The White House’s top national security adviser, Robert O’Brien, tested positive for COVID-19, according to a statement from the White House.
O’Brien, 54, “has mild symptoms and has been self-isolating and working from a secure location off site,” a White House spokesperson said on Monday.
The statement added that “there is no risk of exposure” to President Donald Trump and Vice President Mike Pence, adding that the “work of the National Security Council continues uninterrupted.”
O'Brien had recently traveled to France to meet with President Emmanuel Macron, and he was also at a family gathering in recent days. His office in the White House is near the Oval Office and the vice president’s West Wing office.
Two Secret Service members also reportedly contacted the virus after a Trump campaign event in Tulsa, Oklahoma, in June.

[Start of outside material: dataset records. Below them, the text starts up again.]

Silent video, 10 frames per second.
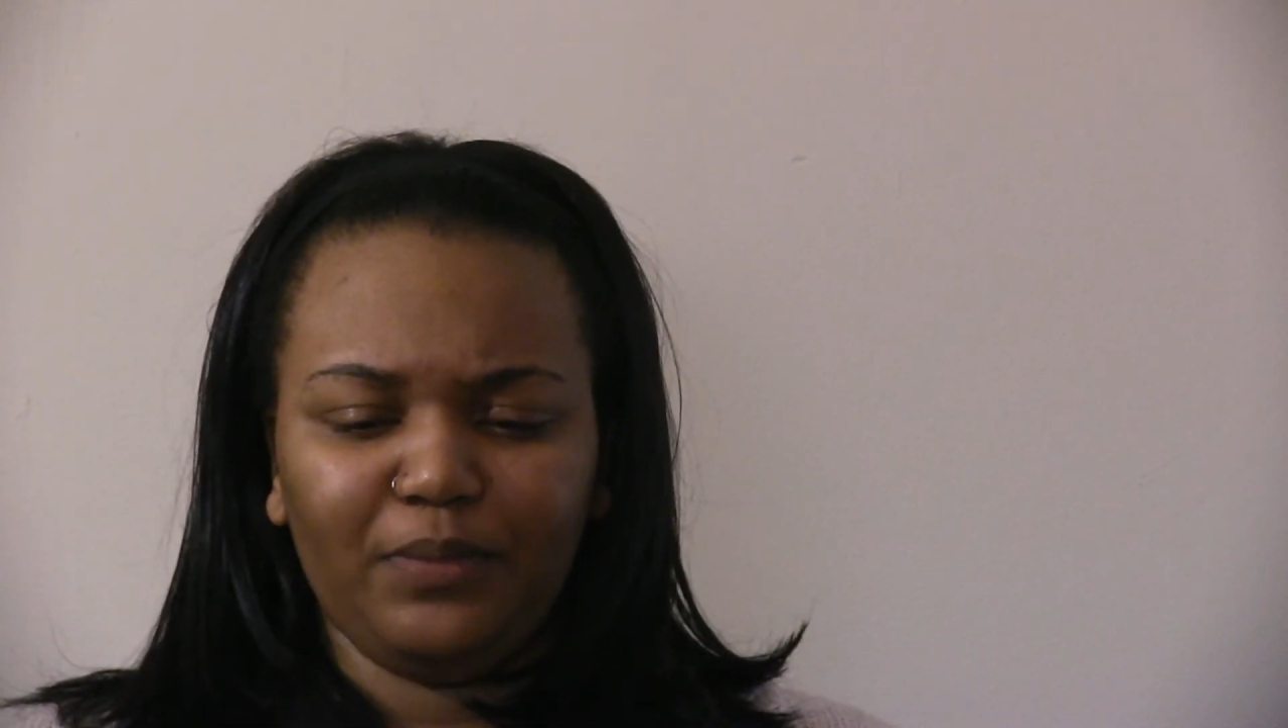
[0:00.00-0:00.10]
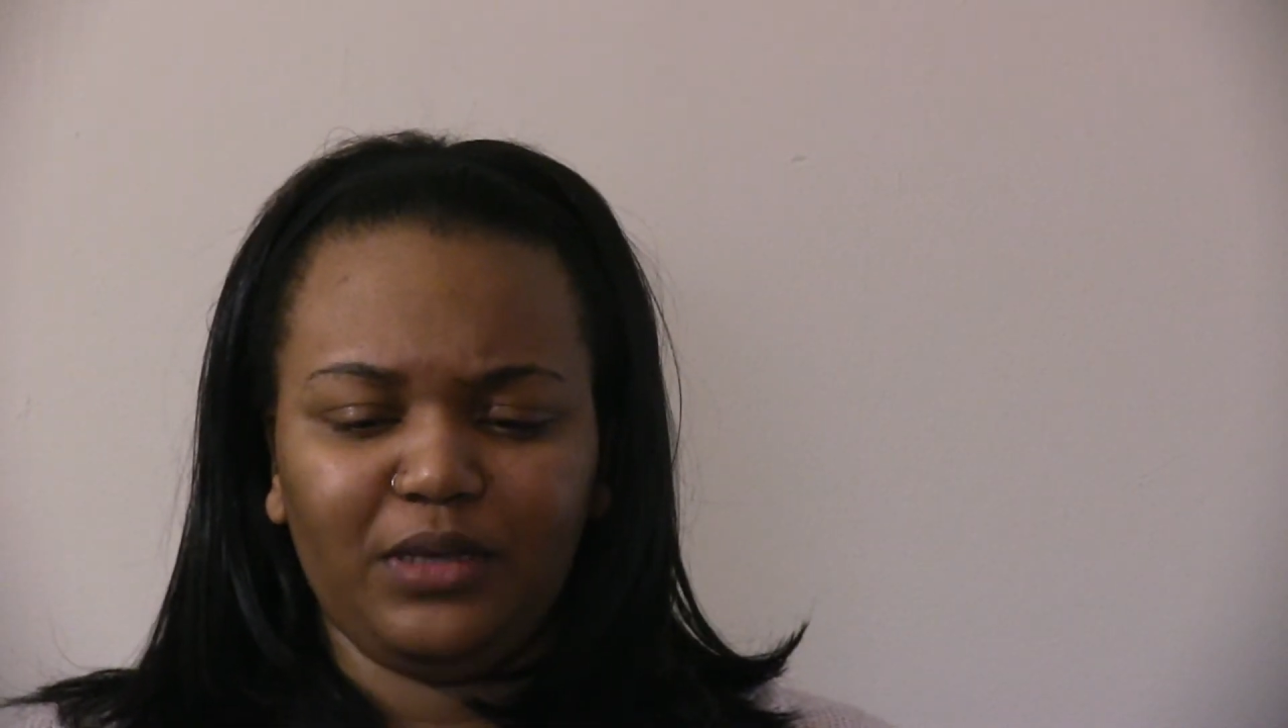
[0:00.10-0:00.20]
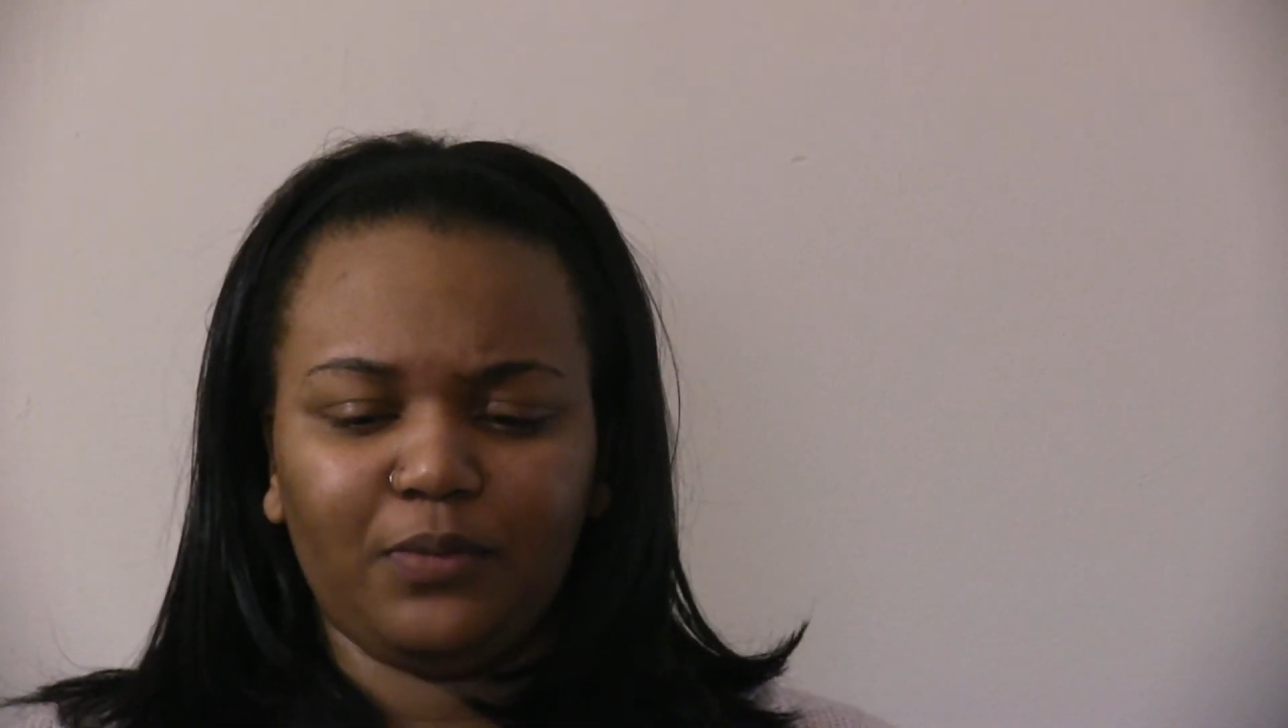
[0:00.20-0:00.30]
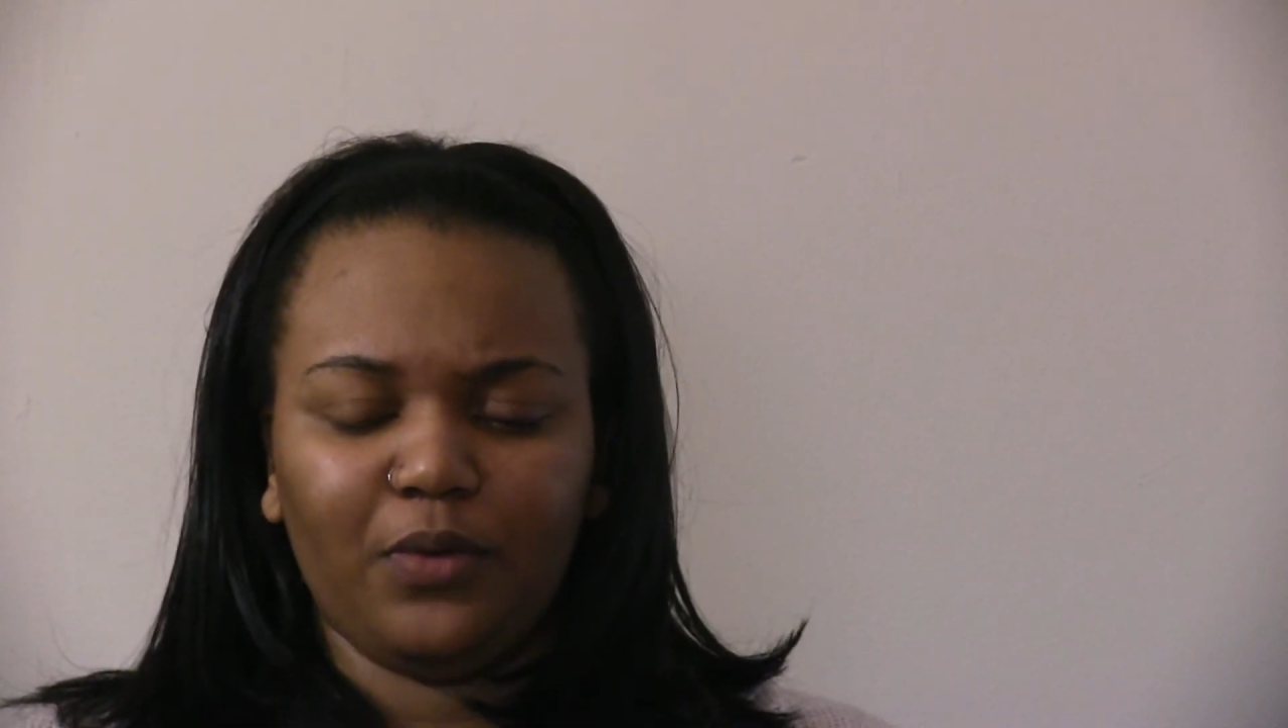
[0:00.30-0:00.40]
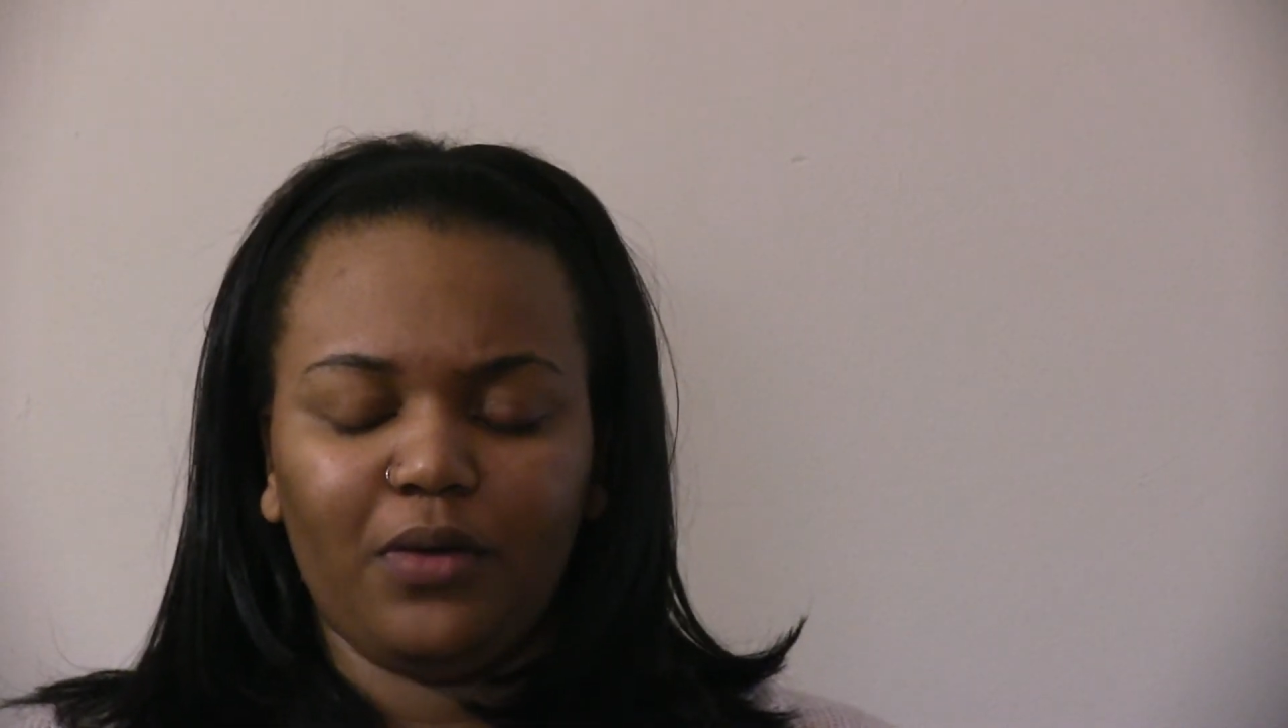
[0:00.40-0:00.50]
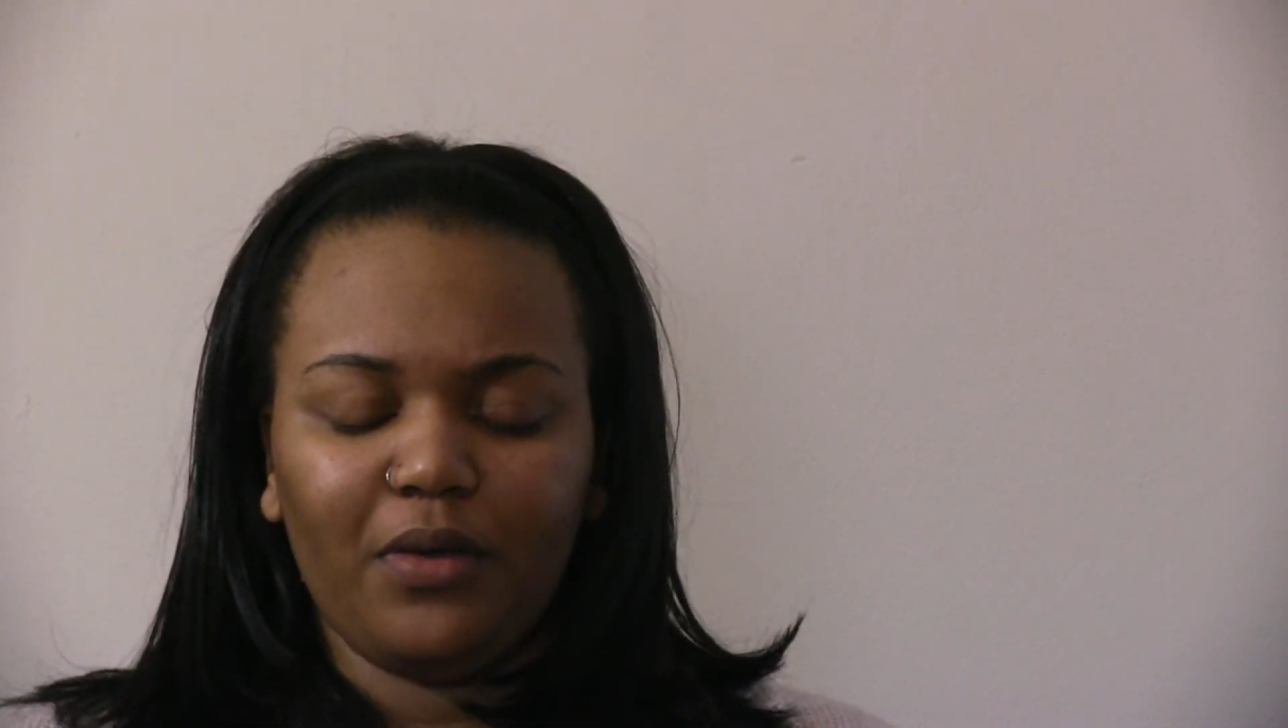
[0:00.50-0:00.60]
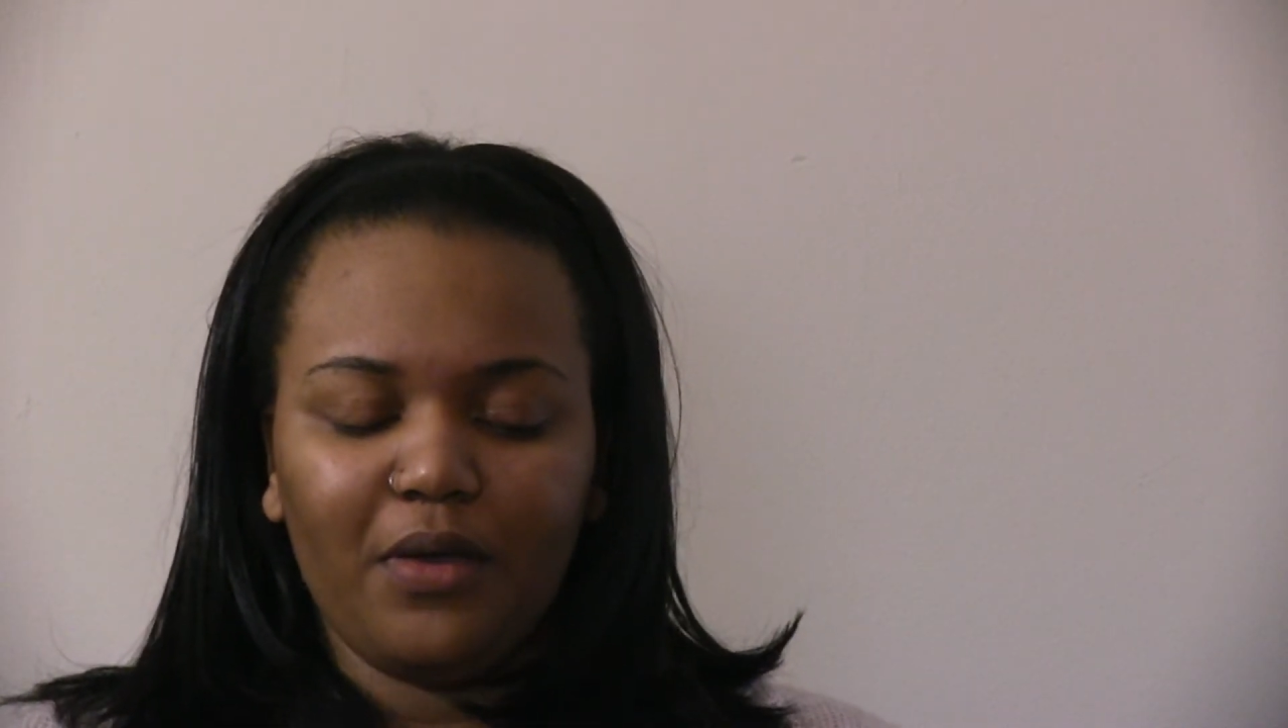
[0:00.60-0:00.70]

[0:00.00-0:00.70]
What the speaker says: people.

The incident comes as infections and deaths continue to rise in some U.S. states. Last week, Trump resumed regular briefings with reporters about the pandemic.
So far, more than 4 million cases of the CCP virus—which emerged in Wuhan, China, late last year—have been confirmed in the United States along with more than 140,000 deaths, according to data from Johns Hopkins University in Baltimore, Maryland.
Trump also called off the Republican National Convention that was slated to be held in Jacksonville, Florida, in August over the CCP virus.
The president also began promoting the use of masks and posted a photo of himself wearing one on Twitter this month.
Trump hired O'Brien, a former lawyer and hostage negotiator, as the National Security Adviser about a week after John Bolton left the administration in the midst of disagreements on various foreign policy issues.